FYI, Jeremy, you may know this already, but others almost certainly don't...

Let S(n) = Safe Period
Let D(n) = Dirichlet Divisor Sum
Let U(n) = Unsafe Period

2S(n) + 1D(n) + 3U(n) is First Pentagonal
1S(n) + 2D(n) + 3U(n) is Second Pentagonal

Add and subtract at will in combination with n and 2n + 1 to generate equivalencies. It becomes clear, with a little experimentation, the recursive nature of the Dirichlet Divisor Sum as well as the likelihood of a relationship to Euler's summing technique for identifying primes based on Generalized Pentagonal Numbers (i.e. his hypothesis on that which I believe has never been proven is very likely to be true).
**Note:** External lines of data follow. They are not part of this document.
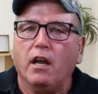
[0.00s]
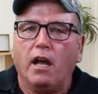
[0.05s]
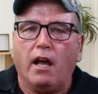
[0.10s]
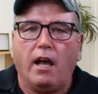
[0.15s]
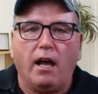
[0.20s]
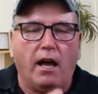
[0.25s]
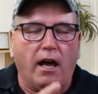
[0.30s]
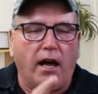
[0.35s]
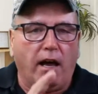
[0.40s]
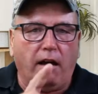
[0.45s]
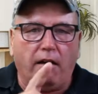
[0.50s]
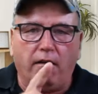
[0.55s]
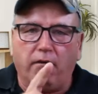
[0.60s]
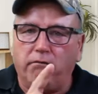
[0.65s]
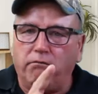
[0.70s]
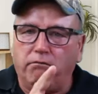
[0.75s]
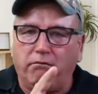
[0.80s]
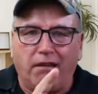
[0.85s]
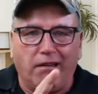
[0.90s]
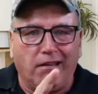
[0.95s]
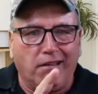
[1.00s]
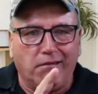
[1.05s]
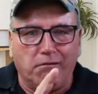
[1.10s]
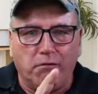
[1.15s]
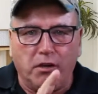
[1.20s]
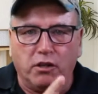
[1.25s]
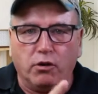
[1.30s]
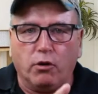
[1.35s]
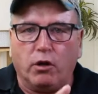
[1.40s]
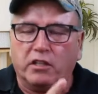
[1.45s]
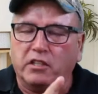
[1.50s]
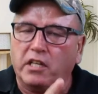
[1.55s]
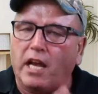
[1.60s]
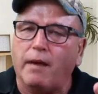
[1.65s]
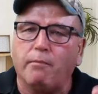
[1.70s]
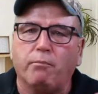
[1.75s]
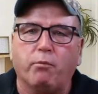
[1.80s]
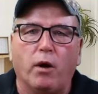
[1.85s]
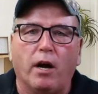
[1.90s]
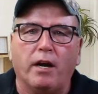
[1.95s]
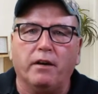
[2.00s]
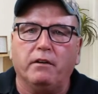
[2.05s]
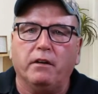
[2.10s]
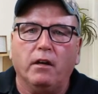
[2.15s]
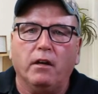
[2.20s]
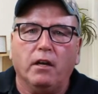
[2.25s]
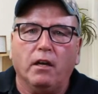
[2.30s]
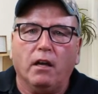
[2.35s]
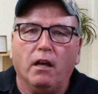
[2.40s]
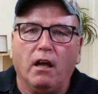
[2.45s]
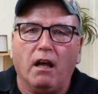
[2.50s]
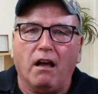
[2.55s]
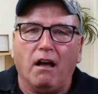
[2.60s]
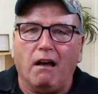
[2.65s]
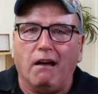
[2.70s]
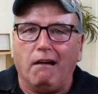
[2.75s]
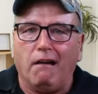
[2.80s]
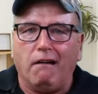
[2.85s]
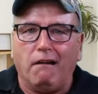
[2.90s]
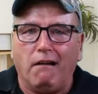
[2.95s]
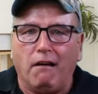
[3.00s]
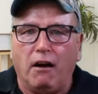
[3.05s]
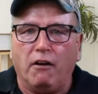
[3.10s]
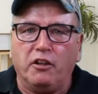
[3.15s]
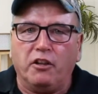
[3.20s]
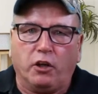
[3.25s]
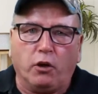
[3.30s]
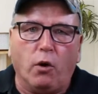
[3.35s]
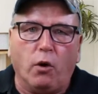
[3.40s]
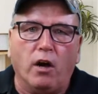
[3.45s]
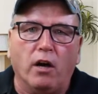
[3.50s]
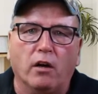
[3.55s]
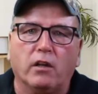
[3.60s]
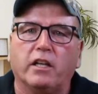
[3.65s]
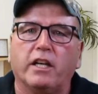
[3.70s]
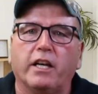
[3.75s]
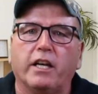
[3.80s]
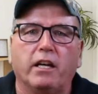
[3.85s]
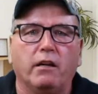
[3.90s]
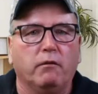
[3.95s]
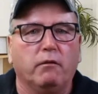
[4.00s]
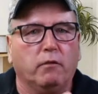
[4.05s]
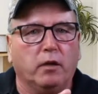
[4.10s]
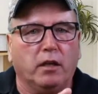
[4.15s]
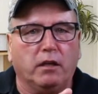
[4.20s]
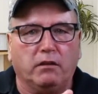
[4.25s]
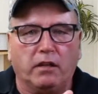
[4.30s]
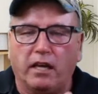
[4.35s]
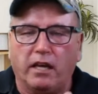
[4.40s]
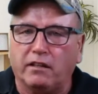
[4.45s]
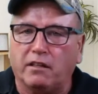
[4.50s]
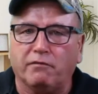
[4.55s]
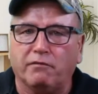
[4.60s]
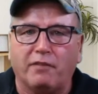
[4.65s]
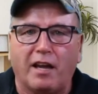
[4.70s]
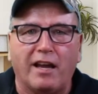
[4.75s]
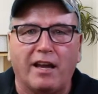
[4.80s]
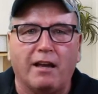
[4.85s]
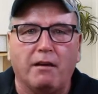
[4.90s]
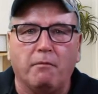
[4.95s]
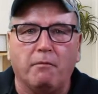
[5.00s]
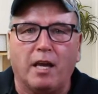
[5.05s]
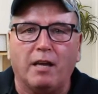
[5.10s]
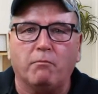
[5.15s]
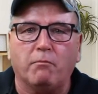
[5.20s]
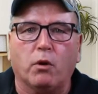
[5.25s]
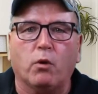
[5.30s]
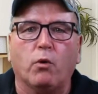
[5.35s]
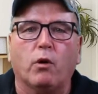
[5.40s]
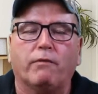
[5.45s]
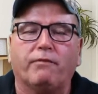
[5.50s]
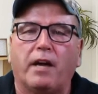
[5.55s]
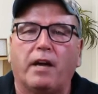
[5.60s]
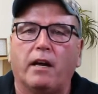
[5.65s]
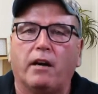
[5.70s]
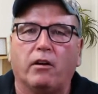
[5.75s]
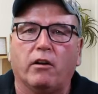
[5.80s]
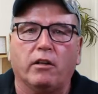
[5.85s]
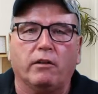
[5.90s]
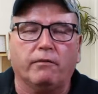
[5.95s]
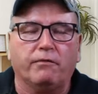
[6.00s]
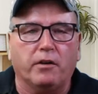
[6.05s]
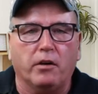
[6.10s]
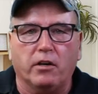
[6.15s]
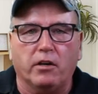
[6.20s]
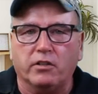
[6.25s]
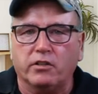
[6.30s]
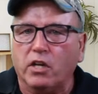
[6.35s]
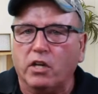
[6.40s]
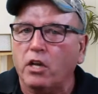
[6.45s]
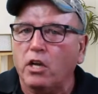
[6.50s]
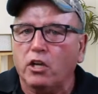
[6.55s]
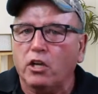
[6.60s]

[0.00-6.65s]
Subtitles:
We do a type 1, the coil cleaning. We take the main blower fan out of the furnace.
What comes next depends on what came before and the "metronome" marking the "beat" is (at least partly) five-sided in nature...

- AC

T_(n-1) = S(n) + U(n)
T_(n) = D(n) + U(n)
n^2 = S(n) + D(n) + 2U(n)

And, for good measure...
T_(n-1) + T_(n) + n^2 = 2n^2

 Quote by JeremyEbert I checked. Only the divisors of 24 produce the specific symmetry such that: s=(n-k^2)/(2k) s+k =(n+k^2)/(2k) (s+k)^2 - s^2 = n
Jeremy, would you mind providing definitions for n, s and k?
n is clearly the automorphisms of the divisors of 24, but beyond that I am trying to decode in a precise way how you are getting your s's and k's.

Btw, in Lucas Sequence Notation where P = (s + k) and Q = (s * k) and D = P^2 - 4Q, the Discriminant, those 3 statements above can be reformulated, in order, via simple algebraic manipulation...

Q = (s * k) = ((n - k)^2)/(2)
P = (s + k) = ((n + k)^2)/(2k)
Q = (s * k) = ((n - k)^2)/(2)

sqrt (P^2 - 4Q), by the maths of Lucas Sequences, it follows, will always be an integer.

Also, could you clarify the below "claim" (as mathematicians call it) that "the square root produces the Klein four group from (n-k^2)/(2k)" (the first quoted mathematical statement above). What's apparent to you is not apparent to me. Don't forget that I'm self-taught too :-)
 Quote by JeremyEbert So one of the 4 Quantum "Spatial and angular momentum numbers" Ms where spin S = n-0.5 relative intensities = k(n+1-k) http://en.wikipedia.org/wiki/Quantum...mentum_numbers "the spin-raising operator is the square-root" the square root produces the Klein four group from (n-k^2)/(2k)
- AC

P.S. As a little piece of mathematical trivia: D(P) = Q = 35 where P = (5 + 7) and Q = (5 * 7). What's the the next integer for which that relationship holds? Is it a common occurrence? Or an uncommon one?